Our team recently acquired TeeHunter.com. While our time is being spent mastering what the site does well, we’ve began determining the direction of the future. As we process ways to grow and create a vision for what’s to come, we’ve been searching the internet tirelessly for all things t-shirt and design, digging for inspiration and masters of the trade.
There is a reoccurring name, a common thread so to say, that runs through the industry of design and specifically that of t-shirts: Jeff Sheldon of Ugmonk. From design websites, fashion blogs, entrepreneur interviews to seeing his photos used in promoting services like Shopify, Jeff has a bold and undeniable presence. He clearly has a long list of admirers and we too admire him for his design, entrepreneurship, art and authenticity.
I’ve been familiar with the Ugmonk brand and Jeff for some time now. As a distant fan, it’s been a great experience digging deeper into interviews and information about Jeff and his brand.
Ugmonk is a design and lifestyle brand created and managed by Jeff Sheldon. Ugmonk’s first products were t-shirts. Now, six years after launching with an expanded product offering, the company sells thousands of products a month. All the while, the focus has been quality, aesthetically pleasing design. Jeff is intentional about limiting growth as to maintain authenticity and to preserve the unquantifiable qualities of a small design brand.
Jeff is an artist at heart. In his 2012 interview with The Great Discontent, he describes that his love for art and design began in childhood. Doodling and sketching were common pastimes, much of his time spent in the fine arts. Although a sport-loving kid as much as the next guy, Jeff says “…I always had this passion to create.” I felt a bit of nostalgia when he mentioned growing up building with Lincoln Logs.
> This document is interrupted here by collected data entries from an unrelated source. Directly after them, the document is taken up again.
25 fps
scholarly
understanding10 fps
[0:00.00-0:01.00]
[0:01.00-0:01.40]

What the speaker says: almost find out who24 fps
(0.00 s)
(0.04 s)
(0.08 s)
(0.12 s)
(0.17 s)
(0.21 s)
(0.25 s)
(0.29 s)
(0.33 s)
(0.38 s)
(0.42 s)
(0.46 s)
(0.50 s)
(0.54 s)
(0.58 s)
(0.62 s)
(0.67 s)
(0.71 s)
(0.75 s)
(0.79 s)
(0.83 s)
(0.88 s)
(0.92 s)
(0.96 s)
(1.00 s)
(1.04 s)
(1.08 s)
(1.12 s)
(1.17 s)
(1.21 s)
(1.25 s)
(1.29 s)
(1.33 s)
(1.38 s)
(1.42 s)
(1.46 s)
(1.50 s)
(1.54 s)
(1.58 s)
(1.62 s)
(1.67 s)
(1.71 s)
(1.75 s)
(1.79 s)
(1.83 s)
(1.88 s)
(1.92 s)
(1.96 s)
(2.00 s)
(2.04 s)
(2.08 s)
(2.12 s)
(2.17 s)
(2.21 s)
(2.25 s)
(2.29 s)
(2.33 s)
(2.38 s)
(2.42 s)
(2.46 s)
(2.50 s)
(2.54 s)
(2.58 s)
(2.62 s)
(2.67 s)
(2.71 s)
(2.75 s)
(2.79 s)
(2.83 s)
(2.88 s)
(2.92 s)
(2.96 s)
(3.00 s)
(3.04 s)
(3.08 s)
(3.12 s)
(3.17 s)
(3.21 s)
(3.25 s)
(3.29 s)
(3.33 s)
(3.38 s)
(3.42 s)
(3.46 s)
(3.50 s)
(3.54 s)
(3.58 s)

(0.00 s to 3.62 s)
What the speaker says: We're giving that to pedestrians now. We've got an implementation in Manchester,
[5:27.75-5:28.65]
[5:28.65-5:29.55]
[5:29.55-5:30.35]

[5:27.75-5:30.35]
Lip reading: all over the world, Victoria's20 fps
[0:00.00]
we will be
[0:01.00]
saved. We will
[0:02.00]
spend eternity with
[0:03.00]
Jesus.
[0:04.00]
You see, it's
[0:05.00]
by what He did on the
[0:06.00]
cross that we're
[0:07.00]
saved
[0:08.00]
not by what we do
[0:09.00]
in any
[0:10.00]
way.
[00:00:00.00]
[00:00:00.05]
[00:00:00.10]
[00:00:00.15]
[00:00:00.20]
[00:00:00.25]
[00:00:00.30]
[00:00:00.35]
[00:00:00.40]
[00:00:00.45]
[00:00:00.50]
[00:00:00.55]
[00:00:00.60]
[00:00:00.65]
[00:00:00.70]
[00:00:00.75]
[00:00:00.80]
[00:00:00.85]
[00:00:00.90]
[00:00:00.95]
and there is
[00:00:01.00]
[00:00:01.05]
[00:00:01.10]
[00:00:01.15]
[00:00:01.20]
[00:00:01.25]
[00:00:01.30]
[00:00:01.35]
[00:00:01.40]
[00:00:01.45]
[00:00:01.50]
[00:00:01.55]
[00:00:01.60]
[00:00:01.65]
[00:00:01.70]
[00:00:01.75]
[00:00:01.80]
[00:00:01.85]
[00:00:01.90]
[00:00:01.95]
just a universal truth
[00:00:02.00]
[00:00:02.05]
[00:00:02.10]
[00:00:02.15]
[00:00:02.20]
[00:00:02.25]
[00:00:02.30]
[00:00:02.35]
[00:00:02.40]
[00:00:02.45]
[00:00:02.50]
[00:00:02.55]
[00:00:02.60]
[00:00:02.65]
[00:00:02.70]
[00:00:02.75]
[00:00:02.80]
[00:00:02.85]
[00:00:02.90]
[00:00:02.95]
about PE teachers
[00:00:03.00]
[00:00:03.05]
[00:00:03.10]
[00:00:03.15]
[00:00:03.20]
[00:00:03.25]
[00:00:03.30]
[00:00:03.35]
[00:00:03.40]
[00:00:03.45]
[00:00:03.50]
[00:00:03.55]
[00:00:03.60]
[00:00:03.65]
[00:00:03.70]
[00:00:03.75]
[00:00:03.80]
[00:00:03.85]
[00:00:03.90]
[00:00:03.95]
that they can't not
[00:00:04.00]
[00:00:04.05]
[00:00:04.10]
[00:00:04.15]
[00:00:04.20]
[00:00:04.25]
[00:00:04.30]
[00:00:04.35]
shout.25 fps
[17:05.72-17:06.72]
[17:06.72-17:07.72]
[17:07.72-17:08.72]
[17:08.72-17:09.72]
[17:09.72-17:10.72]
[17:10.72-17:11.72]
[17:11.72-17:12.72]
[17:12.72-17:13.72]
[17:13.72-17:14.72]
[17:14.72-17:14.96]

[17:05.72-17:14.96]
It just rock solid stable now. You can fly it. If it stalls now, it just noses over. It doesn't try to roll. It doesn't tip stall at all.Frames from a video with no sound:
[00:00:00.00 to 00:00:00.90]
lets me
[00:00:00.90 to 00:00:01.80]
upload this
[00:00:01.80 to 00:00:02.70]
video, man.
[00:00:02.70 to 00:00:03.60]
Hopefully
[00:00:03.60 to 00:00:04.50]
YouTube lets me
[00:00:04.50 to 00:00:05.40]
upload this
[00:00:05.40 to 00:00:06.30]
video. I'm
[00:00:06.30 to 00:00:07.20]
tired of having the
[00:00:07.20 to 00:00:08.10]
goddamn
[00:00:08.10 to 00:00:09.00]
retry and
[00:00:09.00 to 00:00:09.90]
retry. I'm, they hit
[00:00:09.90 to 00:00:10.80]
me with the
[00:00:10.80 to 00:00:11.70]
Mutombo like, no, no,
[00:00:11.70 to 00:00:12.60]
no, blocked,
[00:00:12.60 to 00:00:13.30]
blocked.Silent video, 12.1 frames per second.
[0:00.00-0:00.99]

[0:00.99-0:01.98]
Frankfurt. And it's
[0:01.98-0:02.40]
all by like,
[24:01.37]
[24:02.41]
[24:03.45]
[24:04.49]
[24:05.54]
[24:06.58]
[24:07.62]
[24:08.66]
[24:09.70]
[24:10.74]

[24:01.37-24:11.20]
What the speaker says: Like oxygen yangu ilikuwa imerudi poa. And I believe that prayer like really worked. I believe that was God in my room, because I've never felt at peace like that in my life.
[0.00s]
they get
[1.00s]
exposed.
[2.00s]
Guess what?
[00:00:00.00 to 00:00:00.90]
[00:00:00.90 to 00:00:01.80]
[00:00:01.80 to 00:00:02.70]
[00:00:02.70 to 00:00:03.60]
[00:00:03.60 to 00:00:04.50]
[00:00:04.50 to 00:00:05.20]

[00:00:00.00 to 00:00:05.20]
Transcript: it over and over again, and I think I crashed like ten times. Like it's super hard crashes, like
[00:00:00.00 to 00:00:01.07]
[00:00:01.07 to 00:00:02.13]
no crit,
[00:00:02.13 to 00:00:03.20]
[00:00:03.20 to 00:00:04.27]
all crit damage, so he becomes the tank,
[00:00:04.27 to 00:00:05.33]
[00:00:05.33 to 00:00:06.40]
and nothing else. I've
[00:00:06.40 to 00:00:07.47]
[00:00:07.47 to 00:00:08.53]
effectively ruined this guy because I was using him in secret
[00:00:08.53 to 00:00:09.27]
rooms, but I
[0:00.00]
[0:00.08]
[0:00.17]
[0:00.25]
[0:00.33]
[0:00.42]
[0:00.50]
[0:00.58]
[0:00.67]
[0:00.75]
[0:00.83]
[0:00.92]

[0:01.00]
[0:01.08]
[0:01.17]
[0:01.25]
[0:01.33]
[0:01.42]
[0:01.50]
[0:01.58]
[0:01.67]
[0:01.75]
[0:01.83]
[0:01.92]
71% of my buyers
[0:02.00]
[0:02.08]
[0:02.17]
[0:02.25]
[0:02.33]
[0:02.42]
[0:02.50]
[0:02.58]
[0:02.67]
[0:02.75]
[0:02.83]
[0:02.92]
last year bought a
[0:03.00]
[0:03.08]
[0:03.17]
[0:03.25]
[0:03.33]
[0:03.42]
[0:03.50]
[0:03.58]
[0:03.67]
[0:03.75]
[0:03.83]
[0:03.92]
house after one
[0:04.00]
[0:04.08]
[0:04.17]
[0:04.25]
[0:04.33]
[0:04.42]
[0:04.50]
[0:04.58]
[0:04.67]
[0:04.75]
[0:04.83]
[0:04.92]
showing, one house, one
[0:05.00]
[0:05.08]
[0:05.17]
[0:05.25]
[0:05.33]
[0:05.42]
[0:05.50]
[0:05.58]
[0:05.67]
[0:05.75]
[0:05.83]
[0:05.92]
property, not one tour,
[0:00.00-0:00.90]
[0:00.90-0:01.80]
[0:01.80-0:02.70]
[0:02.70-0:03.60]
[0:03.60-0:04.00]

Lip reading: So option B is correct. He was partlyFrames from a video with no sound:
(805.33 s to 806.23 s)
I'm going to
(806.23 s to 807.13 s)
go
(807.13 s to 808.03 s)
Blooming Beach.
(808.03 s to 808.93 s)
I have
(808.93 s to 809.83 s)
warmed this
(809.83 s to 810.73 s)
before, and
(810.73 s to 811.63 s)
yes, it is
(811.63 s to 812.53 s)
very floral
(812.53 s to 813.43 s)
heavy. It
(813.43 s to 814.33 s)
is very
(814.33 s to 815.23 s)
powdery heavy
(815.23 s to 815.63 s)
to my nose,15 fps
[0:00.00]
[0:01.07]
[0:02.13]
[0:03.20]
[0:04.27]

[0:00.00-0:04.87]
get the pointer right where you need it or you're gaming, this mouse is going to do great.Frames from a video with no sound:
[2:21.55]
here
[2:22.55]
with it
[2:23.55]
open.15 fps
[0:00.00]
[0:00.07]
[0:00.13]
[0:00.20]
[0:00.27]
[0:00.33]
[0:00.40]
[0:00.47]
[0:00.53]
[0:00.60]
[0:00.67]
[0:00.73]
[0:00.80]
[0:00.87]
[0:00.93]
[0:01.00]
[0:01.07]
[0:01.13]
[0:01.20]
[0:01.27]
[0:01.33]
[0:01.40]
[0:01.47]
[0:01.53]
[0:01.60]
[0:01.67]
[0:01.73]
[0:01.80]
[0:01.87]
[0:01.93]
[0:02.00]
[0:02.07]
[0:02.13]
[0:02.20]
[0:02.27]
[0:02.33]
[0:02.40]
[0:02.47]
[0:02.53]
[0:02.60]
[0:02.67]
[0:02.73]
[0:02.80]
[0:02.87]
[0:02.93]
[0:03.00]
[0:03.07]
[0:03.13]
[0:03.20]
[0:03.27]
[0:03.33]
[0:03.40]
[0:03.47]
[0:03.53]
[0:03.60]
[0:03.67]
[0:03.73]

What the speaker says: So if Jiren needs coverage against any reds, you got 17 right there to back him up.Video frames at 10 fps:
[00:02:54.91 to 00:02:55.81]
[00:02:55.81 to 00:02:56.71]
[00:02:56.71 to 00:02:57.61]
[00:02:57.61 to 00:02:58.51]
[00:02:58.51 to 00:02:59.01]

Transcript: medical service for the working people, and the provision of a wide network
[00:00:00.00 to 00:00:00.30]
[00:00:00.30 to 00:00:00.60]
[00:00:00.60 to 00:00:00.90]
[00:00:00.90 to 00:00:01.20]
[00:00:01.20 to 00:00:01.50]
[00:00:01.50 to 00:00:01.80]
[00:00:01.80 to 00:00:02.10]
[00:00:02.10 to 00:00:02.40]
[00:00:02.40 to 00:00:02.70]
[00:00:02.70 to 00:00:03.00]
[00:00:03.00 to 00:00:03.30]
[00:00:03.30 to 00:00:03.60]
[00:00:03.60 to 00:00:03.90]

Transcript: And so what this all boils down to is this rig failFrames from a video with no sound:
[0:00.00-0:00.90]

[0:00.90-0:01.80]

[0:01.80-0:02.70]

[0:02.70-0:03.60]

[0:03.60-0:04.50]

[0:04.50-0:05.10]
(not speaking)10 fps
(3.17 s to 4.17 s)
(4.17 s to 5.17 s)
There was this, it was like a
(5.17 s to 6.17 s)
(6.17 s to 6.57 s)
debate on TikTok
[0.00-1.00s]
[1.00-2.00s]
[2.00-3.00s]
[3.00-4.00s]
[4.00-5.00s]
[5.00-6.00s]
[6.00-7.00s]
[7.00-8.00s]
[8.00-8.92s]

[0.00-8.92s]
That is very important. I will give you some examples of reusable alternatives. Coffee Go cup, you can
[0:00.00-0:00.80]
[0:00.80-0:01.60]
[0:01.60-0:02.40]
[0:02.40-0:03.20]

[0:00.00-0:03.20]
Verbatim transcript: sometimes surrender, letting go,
For most people there is a point where reality sets in and the need to make a living becomes apparent. Jeff knew he wanted to harness his passion for art into a career. Congruent with the stereotype of The Starving Artist Jeff explains, “I knew I wasn’t going to be a fine artist because everyone told me I couldn’t make a living doing that.” As a result he transitioned from fine art into a path of graphic design in college. He fell in love with typography. Even now, years after beginning graphic design, Jeff continues to bridge the gap of analog and digital design. In an interview with Minumum.com Jeff explains, “Getting my ideas down on paper is still a must for me. Even though many of my designs are finished in digital form, pencil and paper gives me the freedom to quickly sketch out concepts and explore different ideas. “ He continues, “There’s something about the tactile nature of drawing with pencil on paper that can’t be replaced digitally.” It is the love of typography and hand sketching that helped start and maintains much of the Ugmonk brand.
After college Jeff and his wife, formerly highschool sweet heart, moved to Burlington, Vt. It was there Jeff would launch his brand.
Every good business has a “why.” Why do they exist, why do they do what they do? Ugmonk was born as an answer to the question, “why was it so difficult to find fresh, high-quality, unique items in a modern aesthetic?” explained on Ugmonk.com. Jeff decided to solve the problem and began with T-shirts. With a commitment to quality and simple design, he started with just four t-shirts. It was a side project. He tells Dale Partridge in a recent interview on the StartUp Camp podcast, “ When I launched Ugmonk, it wasn’t just about launching a t-shirt brand. I wanted to launch a design brand. T-Shirts were just the first medium.”
It was the “And then I woke up” t-shirt that gave Ugmonk the momentum to secure longevity as a lifestyle brand.
He created the design from the common saying that ends a story about a dream. Every good dream described to a friend ends with the phrase, “and then I woke up.” This design still stands as Ugmonk’s best seller.
It was almost two years that Ugmonk existed as a side project. Employed full-time as a graphic designer, Jeff committed his spare time on nights and weekends to developing Ugmonk. As he gained traction and admiration from what Dale refers to as a “cult-like” following, Jeff realized Ugmonks potential with the enthusiasm that accompanied each new design release.
Nearing the two year anniversary of the move to Vermont, Jeff quit his job to focus fully on the Ugmonk brand. He explains on Ugmonk.com, “As part of this change, my wife and I moved back to our hometown in PA, and my parents graciously agreed to allow their house to become the Ugmonk warehouse and shipping center.” Since the move back to Pennsylvania, Ugmonk has seen steady growth.
Jeff has partneerd with his brother in running the business. He remains the sole designer for the brand. Jeff said in an interview with 99u.com, “I still design every single thing and that’s the part that I love the most, and that’s kind of why I started Ugmonk. I just love to design.” As for the meaning of the word “Ugmonk” Jeff won’t tell. Apparently it is an inside joke that us outsiders may never know.
Jeff Sheldon’s background and the story of Ugmonk is inspiring. The design and t-shirt brand community look to Jeff as a leader. He has set a precedent for good design and a well developed brand.
When Dale asks Jeff what marketing strategies that have been good for Ugmonk, he responds “Keep things really personal and authentic.”
We could all learn a little something from Jeff.